((
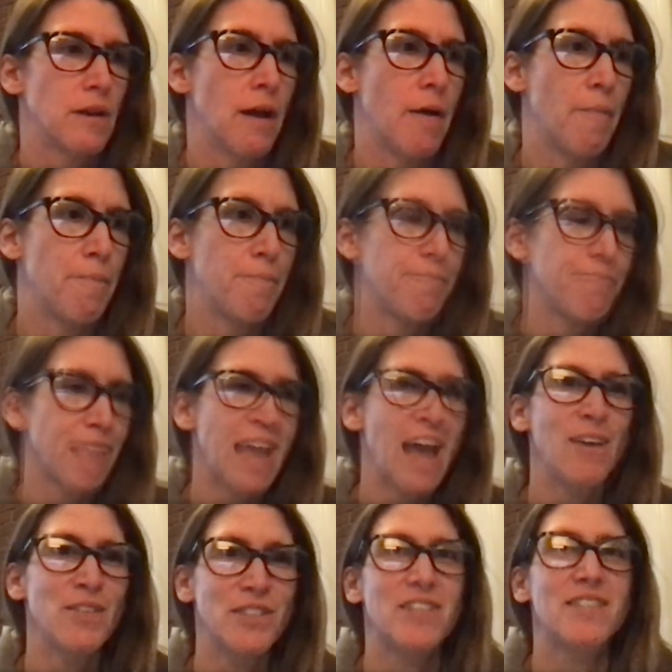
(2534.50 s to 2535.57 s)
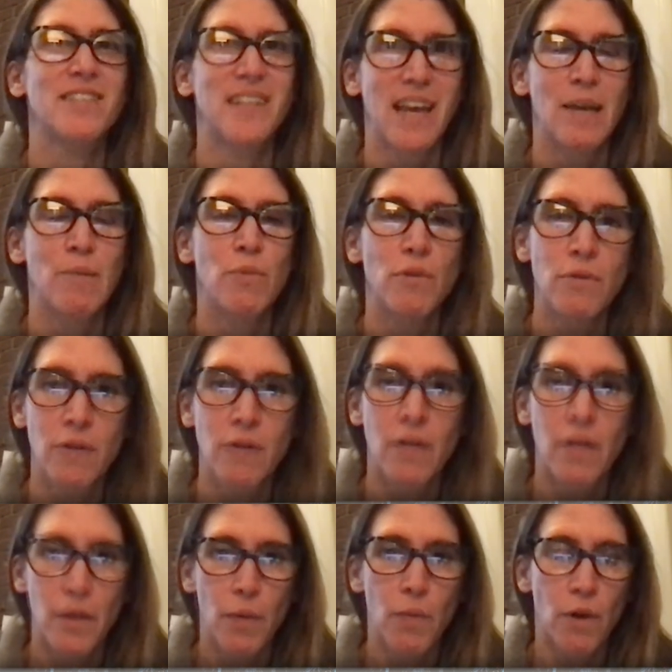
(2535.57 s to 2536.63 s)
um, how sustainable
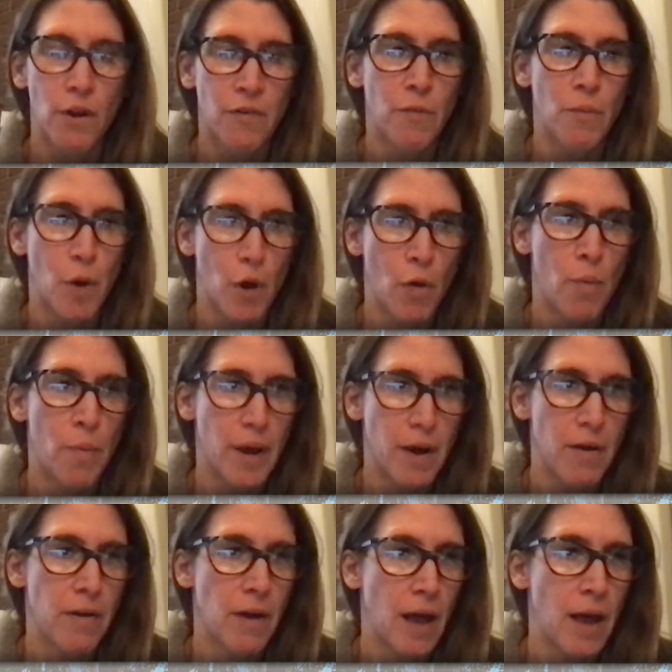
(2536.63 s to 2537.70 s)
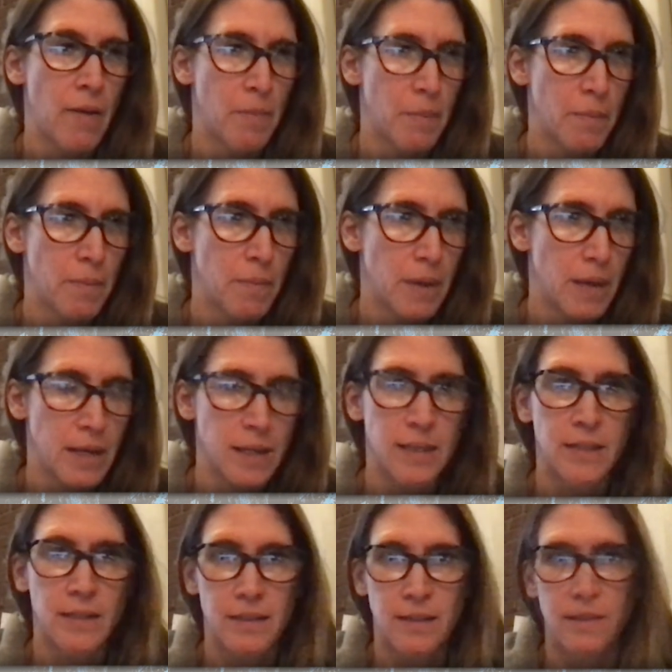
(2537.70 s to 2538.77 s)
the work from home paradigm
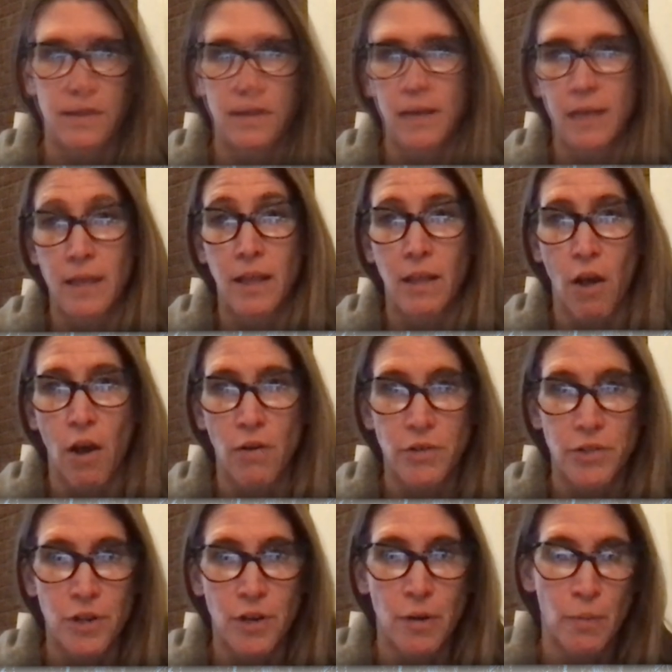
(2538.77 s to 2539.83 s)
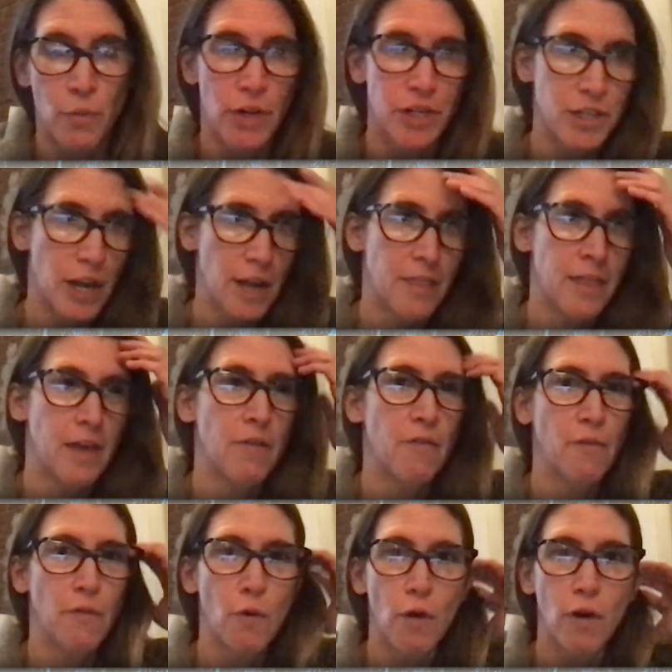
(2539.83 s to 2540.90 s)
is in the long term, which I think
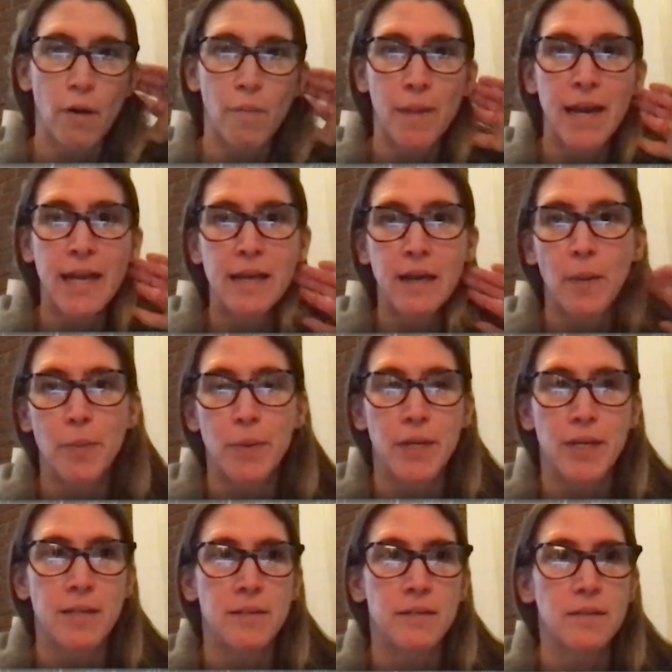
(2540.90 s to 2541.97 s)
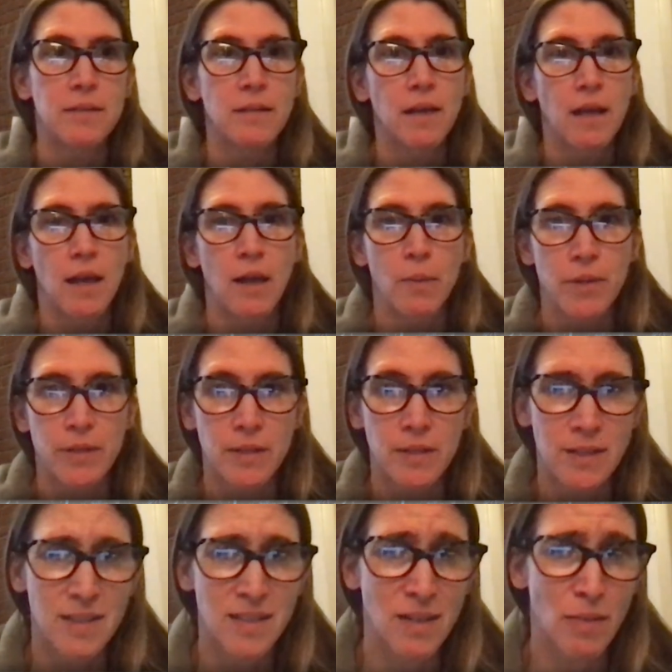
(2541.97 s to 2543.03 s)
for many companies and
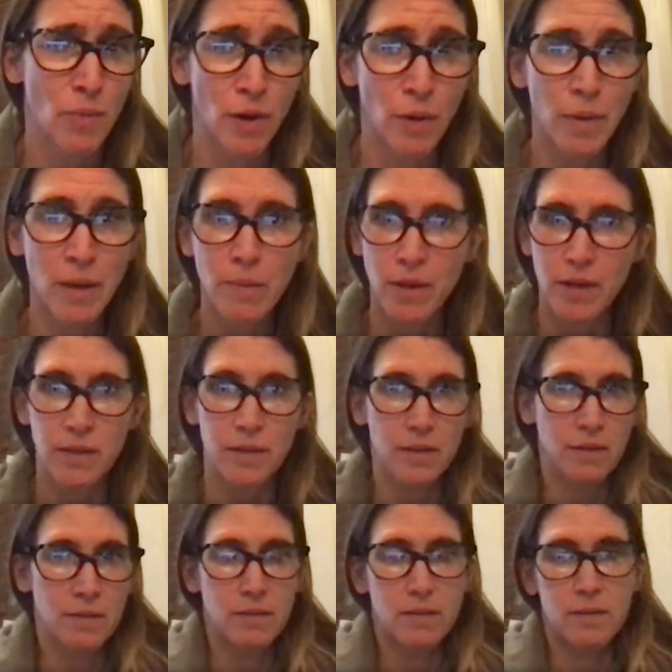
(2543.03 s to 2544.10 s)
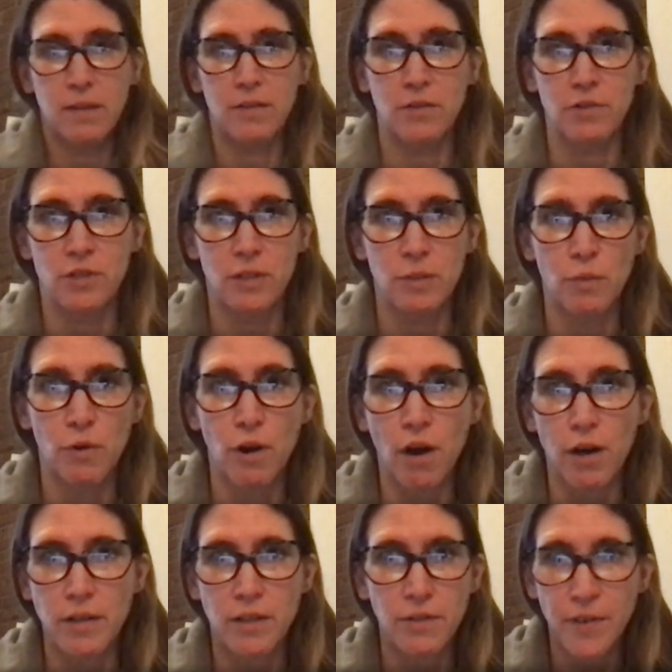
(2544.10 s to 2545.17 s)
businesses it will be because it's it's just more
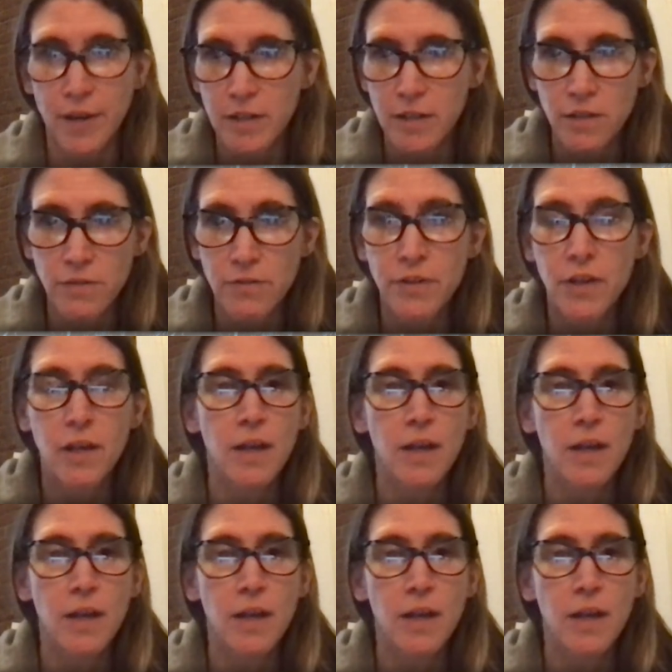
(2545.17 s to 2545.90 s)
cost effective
))
((
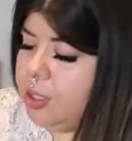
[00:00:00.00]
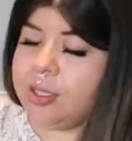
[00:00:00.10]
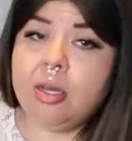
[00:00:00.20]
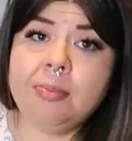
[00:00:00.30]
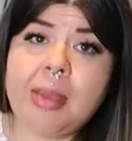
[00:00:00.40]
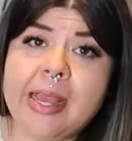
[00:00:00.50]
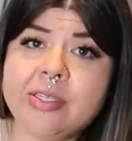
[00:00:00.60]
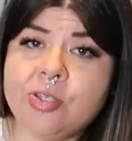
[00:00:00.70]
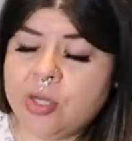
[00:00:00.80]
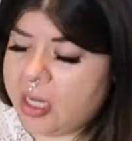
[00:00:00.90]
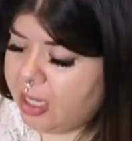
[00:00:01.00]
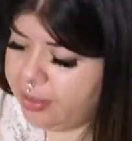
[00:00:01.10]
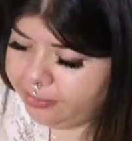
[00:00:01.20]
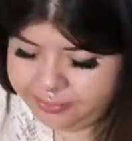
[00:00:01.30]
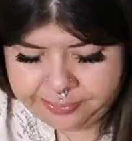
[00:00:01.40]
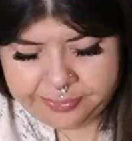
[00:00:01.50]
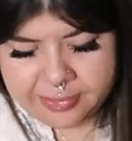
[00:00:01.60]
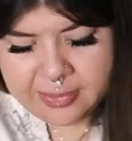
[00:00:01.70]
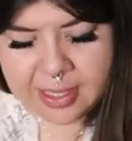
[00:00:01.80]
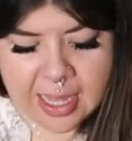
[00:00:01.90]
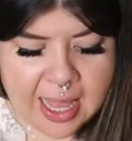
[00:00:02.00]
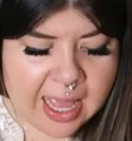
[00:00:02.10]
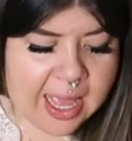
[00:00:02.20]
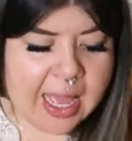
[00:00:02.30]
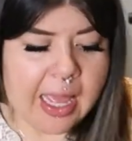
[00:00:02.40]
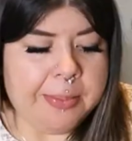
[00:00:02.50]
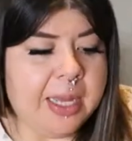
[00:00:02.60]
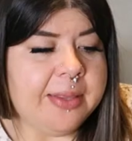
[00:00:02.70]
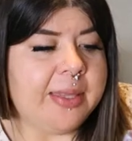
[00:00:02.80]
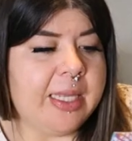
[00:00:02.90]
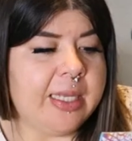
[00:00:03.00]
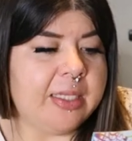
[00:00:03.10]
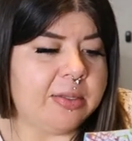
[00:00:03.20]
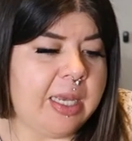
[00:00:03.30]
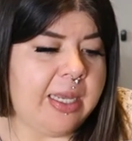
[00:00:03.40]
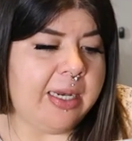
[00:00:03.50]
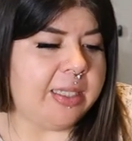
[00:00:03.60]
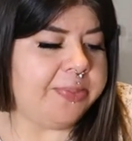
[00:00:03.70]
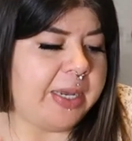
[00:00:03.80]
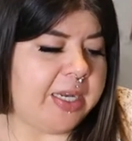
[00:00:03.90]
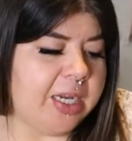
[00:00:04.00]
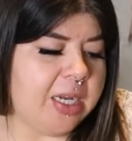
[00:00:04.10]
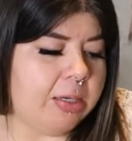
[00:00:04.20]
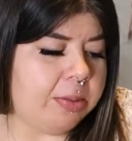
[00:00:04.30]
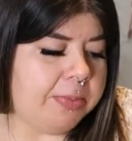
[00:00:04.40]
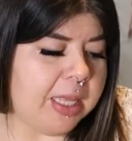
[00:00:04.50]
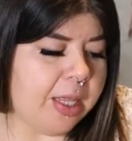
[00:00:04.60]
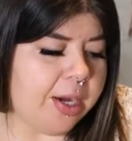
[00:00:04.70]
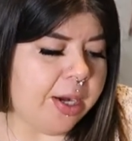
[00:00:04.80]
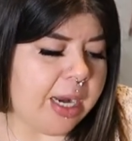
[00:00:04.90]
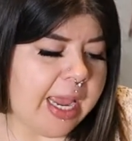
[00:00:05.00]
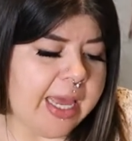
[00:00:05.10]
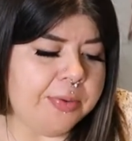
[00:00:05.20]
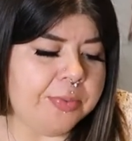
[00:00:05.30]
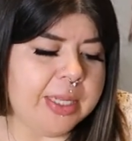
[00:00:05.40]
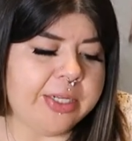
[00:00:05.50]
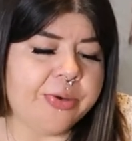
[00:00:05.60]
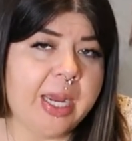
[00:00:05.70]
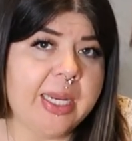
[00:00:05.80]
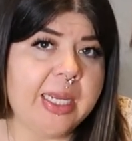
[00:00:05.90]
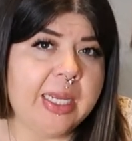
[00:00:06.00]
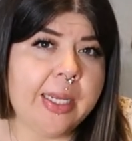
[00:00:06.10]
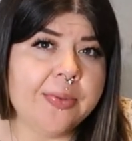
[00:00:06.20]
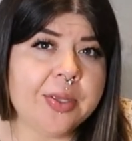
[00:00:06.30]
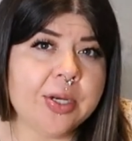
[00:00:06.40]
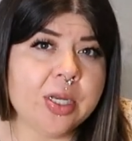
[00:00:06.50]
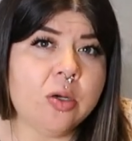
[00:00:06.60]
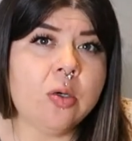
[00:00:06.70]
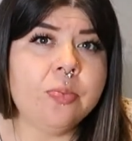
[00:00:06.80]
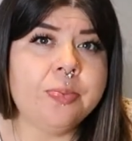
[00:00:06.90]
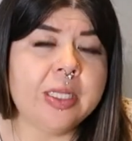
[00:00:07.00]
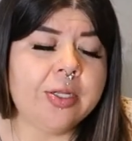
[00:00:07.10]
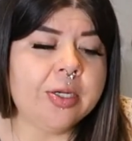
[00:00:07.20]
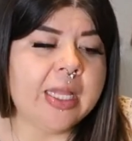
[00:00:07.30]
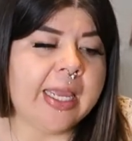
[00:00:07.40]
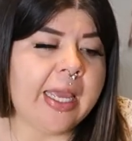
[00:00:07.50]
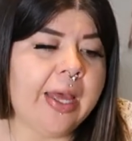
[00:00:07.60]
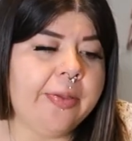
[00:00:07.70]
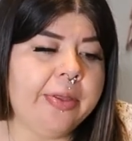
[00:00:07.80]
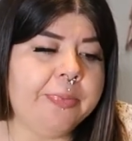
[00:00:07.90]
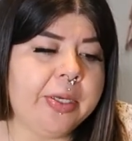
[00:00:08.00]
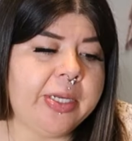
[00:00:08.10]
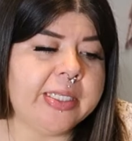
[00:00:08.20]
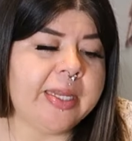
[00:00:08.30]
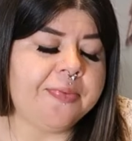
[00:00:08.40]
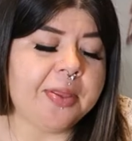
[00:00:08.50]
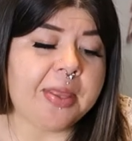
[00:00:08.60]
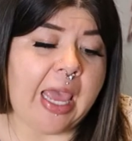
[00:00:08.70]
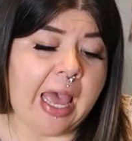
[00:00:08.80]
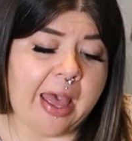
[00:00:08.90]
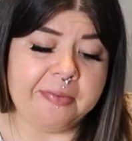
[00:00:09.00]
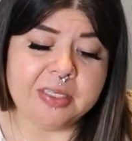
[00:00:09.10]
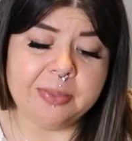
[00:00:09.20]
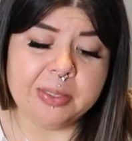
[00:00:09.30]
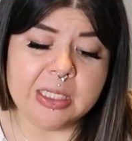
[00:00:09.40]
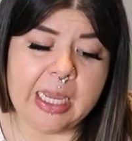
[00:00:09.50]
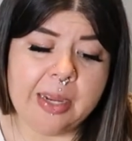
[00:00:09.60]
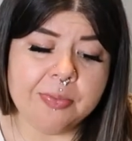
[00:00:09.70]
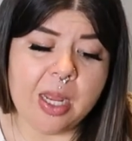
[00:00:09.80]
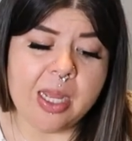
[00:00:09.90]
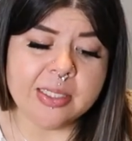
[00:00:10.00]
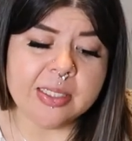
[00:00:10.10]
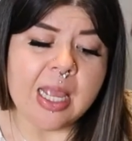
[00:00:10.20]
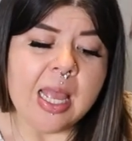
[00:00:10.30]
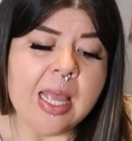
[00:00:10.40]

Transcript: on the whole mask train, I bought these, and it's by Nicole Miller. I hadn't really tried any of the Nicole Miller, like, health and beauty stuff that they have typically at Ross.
))
Brief:
In the records above, find the line with "[00:00:00.80]" and the line with "[00:00:02.50]"; please transcribe exactly those two lines and all lines between them, omitting any picture.

Reply:
[00:00:00.80]
[00:00:00.90]
[00:00:01.00]
[00:00:01.10]
[00:00:01.20]
[00:00:01.30]
[00:00:01.40]
[00:00:01.50]
[00:00:01.60]
[00:00:01.70]
[00:00:01.80]
[00:00:01.90]
[00:00:02.00]
[00:00:02.10]
[00:00:02.20]
[00:00:02.30]
[00:00:02.40]
[00:00:02.50]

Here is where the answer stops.